I only saw 2 films there (both in 70mm) and it was still a single-screen theater: Rocky III in 1982 and Return of the Jedi in 1983. I remember that the sound was crystal clear, probably an aging sound system but still in good condition to correctly reproduce the sophisticated sound mix of “Jedi”. And with “Jedi”, an impressive panel had been install on the building front showing not only the film poster bill, but with additional red neon lines that blinked to simulate the spaceships (TIE fighters) laser shots. Good pictures of the single-screen cinema on Flickr here.
HowardBHaas: Good to see your photos!
I’m finally back out and about, and over the weekend, I saw this building (in finished form) for the first time in daylight. I have to say that I was very surprised–there is a real depth to the facing materials. The faience tiles positively gleam depending on the angle they’re lit/viewed. It really must be seen in person.
Agree with you about the demolition, but try to be realistic…
Lionel: I never visited in single screen form, but I can say…

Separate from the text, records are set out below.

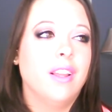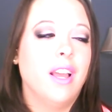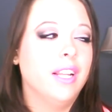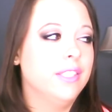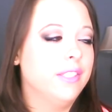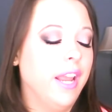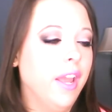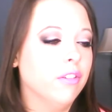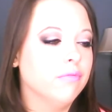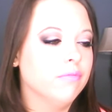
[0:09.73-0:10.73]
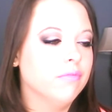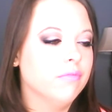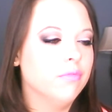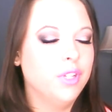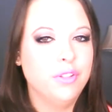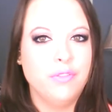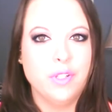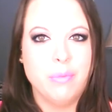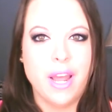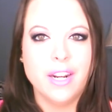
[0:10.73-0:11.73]
I just am. When you
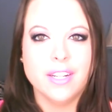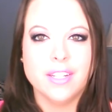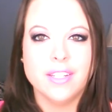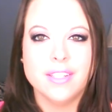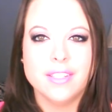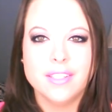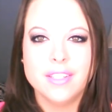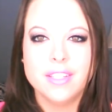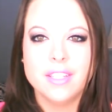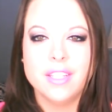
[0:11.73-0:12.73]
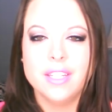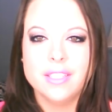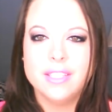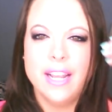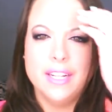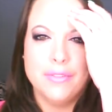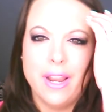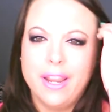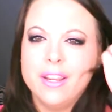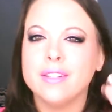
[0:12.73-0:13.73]
feel better, you're excited,
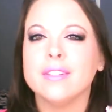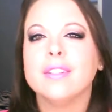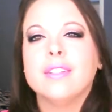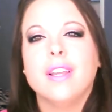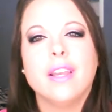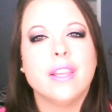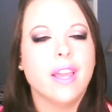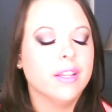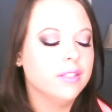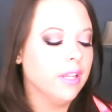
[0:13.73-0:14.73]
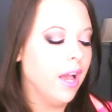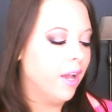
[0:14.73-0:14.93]
right? I guess.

In Screen 2, the screen speaker system was JBL 4675’s with JBL 4688 “Triple Chamber Bandpass” subwoofers. (Later, JBL/Harman faced litigation from Bose for patent infringement, lost, and the TCB design products discontinued.) As you’d imagine, the surrounds were 8330’s.
No baffle wall, but (standard practice today) the wall behind the screen was covered with absorptive material (Rockwool) to control acoustics (i.e., sound bouncing off the unperforated parts of the screen to the wall behind, back and forth.)
Dolby Digital, DTS and SDDS all supported.
Very good sound.
Regarding “Return of the Jedi;” this was on the cusp of improvements to the B-chain, including the THX programme and the JBL 4765’s with (then) cutting-edge high power drivers and “bi-radial” horns, c.f., the old “cell horn” (HF section) designs, as in the old Vitavox, Altec Voice of the Theatre, etc.
Over the weekend, I did visit the Screen 1 (Dolby Cinema) in the new OWE, which features a very good Atmos install. Write-up to follow on its Cinema Treasures page!
Thanks for your fascinating story and link to photos.